DATA PROVIDED section start

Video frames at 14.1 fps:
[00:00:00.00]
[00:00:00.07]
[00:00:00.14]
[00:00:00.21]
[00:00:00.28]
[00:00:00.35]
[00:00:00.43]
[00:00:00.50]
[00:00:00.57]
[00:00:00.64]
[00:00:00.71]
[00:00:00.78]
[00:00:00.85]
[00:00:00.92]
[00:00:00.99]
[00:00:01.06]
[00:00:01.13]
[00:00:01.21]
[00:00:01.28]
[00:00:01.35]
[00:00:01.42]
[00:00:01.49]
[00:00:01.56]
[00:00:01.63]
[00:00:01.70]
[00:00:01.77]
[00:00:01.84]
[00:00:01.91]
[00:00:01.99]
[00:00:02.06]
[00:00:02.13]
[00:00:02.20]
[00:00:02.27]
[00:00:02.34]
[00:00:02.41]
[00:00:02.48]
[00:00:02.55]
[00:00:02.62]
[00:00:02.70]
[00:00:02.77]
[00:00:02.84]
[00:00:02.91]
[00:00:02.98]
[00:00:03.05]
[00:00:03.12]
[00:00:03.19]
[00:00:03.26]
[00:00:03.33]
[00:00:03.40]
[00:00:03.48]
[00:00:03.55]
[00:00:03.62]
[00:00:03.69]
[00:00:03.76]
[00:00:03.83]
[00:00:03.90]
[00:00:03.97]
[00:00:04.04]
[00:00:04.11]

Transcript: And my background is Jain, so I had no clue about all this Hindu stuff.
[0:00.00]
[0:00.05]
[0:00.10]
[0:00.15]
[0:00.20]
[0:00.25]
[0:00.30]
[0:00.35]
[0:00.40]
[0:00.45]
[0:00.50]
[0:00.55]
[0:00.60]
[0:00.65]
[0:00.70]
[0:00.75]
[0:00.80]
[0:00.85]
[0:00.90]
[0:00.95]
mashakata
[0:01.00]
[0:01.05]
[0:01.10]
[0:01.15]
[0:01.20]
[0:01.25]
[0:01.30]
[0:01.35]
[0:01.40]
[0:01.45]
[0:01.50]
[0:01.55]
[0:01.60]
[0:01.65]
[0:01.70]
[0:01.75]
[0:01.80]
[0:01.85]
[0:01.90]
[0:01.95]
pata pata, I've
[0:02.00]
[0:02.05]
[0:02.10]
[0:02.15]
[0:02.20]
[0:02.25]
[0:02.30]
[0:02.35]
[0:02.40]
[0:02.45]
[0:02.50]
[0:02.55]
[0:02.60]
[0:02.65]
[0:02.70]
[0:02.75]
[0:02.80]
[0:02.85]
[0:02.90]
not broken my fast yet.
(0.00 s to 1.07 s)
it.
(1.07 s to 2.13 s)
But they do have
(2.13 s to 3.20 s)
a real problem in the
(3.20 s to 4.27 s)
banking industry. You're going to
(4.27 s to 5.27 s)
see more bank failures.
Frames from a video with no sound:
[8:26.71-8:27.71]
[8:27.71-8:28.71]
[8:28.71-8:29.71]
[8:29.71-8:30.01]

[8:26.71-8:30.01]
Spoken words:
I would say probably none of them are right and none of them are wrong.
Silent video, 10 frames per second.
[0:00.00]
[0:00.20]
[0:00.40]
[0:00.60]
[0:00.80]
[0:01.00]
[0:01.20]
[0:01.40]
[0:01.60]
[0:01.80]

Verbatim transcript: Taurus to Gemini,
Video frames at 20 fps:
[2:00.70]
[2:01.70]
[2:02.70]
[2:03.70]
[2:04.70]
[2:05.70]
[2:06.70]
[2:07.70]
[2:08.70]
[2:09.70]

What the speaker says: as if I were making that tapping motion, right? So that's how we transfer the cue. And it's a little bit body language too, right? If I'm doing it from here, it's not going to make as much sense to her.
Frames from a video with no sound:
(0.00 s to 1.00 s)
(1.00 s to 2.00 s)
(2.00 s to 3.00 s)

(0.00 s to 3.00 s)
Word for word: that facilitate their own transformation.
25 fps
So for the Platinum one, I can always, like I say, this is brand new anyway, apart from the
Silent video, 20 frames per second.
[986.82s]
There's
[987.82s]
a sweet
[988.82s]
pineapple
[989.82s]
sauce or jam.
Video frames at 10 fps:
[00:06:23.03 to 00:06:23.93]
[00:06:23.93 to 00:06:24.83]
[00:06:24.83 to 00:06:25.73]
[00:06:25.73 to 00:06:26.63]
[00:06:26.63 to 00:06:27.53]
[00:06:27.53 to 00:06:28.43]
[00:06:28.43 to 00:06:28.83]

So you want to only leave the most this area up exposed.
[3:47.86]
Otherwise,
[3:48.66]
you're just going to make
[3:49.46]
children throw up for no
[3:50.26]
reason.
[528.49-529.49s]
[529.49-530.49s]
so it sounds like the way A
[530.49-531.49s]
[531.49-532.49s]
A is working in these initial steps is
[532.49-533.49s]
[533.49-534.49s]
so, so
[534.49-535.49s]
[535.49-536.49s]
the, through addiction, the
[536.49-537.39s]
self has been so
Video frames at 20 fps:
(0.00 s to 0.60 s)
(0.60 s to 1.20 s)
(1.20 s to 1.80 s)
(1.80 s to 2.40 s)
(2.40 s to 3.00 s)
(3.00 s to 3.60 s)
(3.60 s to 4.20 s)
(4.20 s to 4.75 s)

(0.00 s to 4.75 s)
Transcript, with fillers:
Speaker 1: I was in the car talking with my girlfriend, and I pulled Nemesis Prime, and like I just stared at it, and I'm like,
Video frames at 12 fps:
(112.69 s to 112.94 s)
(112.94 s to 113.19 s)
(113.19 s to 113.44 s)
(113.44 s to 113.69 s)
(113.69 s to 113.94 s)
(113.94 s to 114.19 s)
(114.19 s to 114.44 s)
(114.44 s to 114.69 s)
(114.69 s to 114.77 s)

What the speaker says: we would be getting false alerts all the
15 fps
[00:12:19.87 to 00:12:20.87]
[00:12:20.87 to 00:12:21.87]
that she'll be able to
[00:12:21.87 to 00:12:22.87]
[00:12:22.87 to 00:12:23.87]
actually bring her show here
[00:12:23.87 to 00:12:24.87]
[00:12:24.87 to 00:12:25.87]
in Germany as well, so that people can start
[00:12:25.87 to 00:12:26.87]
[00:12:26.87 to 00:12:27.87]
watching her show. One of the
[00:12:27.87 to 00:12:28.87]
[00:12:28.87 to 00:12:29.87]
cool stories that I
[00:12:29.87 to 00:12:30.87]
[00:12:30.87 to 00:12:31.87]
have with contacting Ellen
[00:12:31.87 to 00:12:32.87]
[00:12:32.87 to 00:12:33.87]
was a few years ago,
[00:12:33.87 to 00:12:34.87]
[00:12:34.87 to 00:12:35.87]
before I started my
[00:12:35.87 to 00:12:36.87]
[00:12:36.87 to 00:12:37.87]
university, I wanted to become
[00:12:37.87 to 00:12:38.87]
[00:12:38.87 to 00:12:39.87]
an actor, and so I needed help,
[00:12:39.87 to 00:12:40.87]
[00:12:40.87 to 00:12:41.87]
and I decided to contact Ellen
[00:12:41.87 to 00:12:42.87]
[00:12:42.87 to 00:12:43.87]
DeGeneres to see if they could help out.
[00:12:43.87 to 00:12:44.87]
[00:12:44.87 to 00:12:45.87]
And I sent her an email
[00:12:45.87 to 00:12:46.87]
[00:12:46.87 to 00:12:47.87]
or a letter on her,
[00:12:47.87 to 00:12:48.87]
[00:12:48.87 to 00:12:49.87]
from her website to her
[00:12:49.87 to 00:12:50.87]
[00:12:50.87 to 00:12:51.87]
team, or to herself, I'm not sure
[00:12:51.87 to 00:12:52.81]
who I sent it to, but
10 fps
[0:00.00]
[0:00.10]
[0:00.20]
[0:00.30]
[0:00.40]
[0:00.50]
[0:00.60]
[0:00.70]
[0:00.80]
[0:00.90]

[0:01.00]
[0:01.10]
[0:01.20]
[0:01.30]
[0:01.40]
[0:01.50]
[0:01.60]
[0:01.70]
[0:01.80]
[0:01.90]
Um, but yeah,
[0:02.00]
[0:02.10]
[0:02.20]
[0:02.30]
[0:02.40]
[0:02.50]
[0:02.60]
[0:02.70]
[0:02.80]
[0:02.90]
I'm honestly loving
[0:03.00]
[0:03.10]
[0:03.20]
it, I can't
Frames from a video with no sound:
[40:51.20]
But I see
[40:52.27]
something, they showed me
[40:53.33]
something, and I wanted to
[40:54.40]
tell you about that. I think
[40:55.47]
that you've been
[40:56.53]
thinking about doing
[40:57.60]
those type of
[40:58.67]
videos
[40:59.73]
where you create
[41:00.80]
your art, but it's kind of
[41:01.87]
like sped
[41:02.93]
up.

DATA PROVIDED section end

* EXERCISE DESCRIPTION *
Take from the material above the lines running from the one with "[00:00:00.43]" through the one with "[00:00:01.70]", and repeat them exactly, with nothing else.

* EXPECTED OUTPUT *
[00:00:00.43]
[00:00:00.50]
[00:00:00.57]
[00:00:00.64]
[00:00:00.71]
[00:00:00.78]
[00:00:00.85]
[00:00:00.92]
[00:00:00.99]
[00:00:01.06]
[00:00:01.13]
[00:00:01.21]
[00:00:01.28]
[00:00:01.35]
[00:00:01.42]
[00:00:01.49]
[00:00:01.56]
[00:00:01.63]
[00:00:01.70]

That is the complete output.